What is needed
From the opening line of the records through the line bearing "[0:01.06-0:02.12]", set down every line exactly.

-- Given data follows --

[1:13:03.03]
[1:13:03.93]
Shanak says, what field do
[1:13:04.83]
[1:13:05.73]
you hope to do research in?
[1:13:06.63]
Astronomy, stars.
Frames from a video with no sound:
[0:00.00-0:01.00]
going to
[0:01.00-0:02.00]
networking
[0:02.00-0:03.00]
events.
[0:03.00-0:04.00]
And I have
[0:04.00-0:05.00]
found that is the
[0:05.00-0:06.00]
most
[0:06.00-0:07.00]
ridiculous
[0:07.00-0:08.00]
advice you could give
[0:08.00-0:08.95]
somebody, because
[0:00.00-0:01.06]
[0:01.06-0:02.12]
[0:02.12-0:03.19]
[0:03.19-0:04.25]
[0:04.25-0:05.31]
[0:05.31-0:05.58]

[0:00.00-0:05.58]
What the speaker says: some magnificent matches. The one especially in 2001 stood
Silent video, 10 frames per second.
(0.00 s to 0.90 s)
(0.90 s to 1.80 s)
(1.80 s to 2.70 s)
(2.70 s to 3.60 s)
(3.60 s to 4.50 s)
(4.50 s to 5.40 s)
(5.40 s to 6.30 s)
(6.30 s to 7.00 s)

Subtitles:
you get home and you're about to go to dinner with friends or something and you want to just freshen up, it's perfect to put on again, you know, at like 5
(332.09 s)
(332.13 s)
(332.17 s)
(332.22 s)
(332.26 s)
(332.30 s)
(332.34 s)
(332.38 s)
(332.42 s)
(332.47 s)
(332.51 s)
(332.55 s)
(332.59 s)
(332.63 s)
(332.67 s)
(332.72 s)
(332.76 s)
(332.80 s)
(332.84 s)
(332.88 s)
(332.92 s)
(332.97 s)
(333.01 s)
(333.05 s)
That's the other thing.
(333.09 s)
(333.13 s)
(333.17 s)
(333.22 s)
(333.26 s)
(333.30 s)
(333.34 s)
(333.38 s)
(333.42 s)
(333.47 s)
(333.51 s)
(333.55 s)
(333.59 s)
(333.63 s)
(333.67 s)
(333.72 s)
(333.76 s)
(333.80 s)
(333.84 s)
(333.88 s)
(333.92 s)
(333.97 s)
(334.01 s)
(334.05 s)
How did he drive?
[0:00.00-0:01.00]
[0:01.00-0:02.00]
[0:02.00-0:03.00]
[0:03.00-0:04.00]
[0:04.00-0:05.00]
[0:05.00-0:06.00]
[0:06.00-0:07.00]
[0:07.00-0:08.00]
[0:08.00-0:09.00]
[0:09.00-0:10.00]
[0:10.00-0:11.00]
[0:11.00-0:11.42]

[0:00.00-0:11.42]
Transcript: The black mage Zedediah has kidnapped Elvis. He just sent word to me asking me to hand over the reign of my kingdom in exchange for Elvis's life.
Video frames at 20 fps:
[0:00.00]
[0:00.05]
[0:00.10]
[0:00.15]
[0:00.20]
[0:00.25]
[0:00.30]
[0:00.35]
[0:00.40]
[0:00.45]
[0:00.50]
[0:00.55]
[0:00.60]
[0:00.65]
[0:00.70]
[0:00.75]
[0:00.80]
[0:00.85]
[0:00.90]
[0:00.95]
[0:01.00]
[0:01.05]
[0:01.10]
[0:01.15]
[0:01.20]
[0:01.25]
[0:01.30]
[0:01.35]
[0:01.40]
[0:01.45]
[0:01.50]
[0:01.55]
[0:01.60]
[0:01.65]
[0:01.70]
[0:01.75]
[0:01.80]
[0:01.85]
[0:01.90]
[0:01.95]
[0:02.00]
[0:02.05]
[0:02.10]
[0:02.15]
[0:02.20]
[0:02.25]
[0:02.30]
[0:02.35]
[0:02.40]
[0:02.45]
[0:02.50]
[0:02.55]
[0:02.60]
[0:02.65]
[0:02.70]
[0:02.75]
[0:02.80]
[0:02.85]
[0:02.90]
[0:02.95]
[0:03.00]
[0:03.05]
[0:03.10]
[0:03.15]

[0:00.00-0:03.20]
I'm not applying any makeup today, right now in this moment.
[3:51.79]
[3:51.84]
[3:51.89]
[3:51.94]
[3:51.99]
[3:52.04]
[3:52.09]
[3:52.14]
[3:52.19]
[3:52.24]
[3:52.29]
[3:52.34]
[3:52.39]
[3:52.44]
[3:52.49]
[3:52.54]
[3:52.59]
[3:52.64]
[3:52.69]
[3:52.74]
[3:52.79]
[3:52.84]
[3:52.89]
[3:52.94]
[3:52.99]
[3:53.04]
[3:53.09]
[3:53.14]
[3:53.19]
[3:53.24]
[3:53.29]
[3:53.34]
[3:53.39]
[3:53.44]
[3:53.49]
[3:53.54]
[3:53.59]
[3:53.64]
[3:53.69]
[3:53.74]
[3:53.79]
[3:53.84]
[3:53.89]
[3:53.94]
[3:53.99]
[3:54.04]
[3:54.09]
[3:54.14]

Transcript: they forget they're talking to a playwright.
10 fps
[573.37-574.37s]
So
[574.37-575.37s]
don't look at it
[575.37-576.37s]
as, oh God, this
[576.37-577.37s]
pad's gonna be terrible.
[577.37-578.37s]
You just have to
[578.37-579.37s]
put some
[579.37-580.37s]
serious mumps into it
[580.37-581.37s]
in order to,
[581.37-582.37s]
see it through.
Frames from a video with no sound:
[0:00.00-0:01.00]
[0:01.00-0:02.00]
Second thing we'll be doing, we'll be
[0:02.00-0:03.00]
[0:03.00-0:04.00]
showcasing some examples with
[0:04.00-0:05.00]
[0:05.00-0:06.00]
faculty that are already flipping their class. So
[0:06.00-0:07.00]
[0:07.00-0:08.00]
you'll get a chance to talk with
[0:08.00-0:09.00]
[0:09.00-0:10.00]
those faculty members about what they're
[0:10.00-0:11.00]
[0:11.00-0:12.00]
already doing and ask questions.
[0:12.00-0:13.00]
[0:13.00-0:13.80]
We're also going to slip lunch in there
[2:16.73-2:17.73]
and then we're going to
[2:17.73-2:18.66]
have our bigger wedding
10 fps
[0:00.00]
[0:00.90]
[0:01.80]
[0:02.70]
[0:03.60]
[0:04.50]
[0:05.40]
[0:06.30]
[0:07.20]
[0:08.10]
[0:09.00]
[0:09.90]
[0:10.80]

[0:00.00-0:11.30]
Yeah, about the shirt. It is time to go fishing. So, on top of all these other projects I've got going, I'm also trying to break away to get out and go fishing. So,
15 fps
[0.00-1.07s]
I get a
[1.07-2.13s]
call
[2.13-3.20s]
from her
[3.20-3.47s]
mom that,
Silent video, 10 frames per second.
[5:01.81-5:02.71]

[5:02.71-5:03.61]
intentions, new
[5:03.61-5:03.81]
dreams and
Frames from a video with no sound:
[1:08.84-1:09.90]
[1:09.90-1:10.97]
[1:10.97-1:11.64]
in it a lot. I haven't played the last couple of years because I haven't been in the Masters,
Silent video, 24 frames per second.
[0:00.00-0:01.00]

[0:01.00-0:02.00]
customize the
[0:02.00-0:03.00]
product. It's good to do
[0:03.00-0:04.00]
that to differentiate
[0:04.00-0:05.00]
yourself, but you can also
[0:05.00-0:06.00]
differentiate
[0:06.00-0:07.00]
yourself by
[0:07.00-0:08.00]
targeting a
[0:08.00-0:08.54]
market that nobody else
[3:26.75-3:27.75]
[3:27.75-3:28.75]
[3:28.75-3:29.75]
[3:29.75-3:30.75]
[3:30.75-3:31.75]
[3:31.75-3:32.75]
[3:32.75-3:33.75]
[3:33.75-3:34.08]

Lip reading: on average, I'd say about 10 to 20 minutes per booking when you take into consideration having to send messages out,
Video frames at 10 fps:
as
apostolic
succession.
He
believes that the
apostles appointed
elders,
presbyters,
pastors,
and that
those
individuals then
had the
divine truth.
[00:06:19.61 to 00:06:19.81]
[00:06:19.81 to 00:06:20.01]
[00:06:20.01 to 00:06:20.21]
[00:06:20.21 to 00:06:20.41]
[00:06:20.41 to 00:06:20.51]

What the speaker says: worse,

-- Given data concluded --

Task response
[1:13:03.03]
[1:13:03.93]
Shanak says, what field do
[1:13:04.83]
[1:13:05.73]
you hope to do research in?
[1:13:06.63]
Astronomy, stars.
Frames from a video with no sound:
[0:00.00-0:01.00]
going to
[0:01.00-0:02.00]
networking
[0:02.00-0:03.00]
events.
[0:03.00-0:04.00]
And I have
[0:04.00-0:05.00]
found that is the
[0:05.00-0:06.00]
most
[0:06.00-0:07.00]
ridiculous
[0:07.00-0:08.00]
advice you could give
[0:08.00-0:08.95]
somebody, because
[0:00.00-0:01.06]
[0:01.06-0:02.12]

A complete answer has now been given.